Fossil Group generated net sales of $224.8 million in Q1 2026, down from $233.3 million a year earlier. Operating income improved to $12.0 million from a $6.7 million loss, while net loss narrowed significantly to $0.8 million from $17.6 million.

What happened to Fossil Group (FOSL) margins in the quarter ended April 4, 2026?

Gross margin declined to 59.9% in Q1 2026 from 61.3% a year earlier. Higher tariffs and accelerated minimum royalty recognition hurt margins, partially offset by $4.0 million of IEEPA tariff refunds recorded as reductions of cost of sales.

How much debt and cash does Fossil Group (FOSL) have as of April 4, 2026?

As of April 4, 2026, Fossil Group held $81.4 million in cash and cash equivalents.
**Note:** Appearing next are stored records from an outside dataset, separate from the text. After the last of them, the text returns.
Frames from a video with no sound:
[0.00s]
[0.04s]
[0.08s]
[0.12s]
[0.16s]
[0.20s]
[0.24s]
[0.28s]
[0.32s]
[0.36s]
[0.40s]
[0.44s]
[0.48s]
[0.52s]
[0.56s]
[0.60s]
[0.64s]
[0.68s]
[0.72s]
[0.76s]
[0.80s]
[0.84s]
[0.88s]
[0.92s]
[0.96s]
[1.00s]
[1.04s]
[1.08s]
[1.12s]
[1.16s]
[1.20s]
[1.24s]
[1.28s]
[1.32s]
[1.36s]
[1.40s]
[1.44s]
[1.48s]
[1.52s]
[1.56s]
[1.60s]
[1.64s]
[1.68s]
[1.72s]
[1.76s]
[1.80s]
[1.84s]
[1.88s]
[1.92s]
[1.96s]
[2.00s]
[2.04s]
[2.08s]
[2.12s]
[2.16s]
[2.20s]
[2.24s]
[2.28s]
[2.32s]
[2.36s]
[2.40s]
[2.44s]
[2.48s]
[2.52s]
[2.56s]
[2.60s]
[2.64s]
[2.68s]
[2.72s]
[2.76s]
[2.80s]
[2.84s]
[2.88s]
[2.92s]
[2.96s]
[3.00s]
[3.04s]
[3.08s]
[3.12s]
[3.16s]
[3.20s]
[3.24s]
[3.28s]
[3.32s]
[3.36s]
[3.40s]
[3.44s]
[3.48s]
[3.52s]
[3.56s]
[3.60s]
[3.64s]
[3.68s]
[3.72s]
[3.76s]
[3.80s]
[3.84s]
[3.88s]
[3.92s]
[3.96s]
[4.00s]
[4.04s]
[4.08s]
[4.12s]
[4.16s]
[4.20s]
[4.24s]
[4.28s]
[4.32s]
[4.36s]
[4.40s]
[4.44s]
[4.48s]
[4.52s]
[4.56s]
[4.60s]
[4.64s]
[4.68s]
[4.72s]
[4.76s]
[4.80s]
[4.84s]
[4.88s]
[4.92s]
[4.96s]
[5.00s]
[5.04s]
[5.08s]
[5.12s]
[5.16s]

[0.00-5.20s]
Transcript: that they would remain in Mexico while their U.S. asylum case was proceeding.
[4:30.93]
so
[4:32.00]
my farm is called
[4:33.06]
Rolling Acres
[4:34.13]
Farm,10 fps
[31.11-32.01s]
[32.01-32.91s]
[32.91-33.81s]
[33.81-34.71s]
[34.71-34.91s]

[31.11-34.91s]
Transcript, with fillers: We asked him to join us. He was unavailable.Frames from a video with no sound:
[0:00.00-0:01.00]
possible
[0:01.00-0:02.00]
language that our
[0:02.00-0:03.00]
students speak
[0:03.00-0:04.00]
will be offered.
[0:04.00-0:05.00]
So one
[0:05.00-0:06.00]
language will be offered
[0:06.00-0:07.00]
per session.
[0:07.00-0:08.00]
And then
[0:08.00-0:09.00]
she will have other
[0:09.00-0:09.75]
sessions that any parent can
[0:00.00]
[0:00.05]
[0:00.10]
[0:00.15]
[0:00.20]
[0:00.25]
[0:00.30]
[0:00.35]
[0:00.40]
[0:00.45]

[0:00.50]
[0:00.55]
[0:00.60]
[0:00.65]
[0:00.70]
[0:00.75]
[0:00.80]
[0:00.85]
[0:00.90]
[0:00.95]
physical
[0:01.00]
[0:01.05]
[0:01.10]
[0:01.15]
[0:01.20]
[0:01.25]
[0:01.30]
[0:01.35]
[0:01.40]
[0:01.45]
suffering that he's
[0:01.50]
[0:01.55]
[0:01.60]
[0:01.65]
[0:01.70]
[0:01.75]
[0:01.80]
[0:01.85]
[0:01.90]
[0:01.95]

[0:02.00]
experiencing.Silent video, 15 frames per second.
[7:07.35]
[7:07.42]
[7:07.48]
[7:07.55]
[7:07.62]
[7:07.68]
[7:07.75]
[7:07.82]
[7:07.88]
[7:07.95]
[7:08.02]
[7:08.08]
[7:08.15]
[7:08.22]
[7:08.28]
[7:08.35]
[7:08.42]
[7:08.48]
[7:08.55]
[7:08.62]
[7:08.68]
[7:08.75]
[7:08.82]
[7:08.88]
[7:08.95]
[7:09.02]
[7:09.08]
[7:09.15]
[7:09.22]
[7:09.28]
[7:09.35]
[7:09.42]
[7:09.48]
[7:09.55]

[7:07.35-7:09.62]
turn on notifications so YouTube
Long-term debt totaled $193.0 million, and borrowings under the Revolving Credit Facility were $33.0 million, highlighting a leveraged capital structure alongside limited but meaningful cash reserves.

What is Fossil Group’s (FOSL) operating cash flow situation in Q1 2026?

Operating activities used $21.8 million of cash in Q1 2026, compared with $60.4 million used a year earlier. Working capital swings in accounts receivable, accrued expenses and lease liabilities, together with interest and restructuring costs, continued to pressure cash generation despite improved operating income.

How did restructuring affect Fossil Group (FOSL) results in Q1 2026?

Restructuring expenses under the Turnaround Plan were $2.0 million in Q1 2026, far below the $15.8 million recorded a year earlier. Lower restructuring, plus earlier cost initiatives, reduced SG&A as a percentage of sales and contributed to the swing to positive operating income.

What impact did IEEPA tariff refunds have on Fossil Group (FOSL) in Q1 2026?

Fossil recorded an accepted IEEPA tariff refund claim of $5.9 million as a receivable in prepaid and other current assets. Of this, $4.0 million reduced cost of sales, $0.9 million reduced SG&A, and $1.0 million reduced inventories, supporting reported profitability metrics.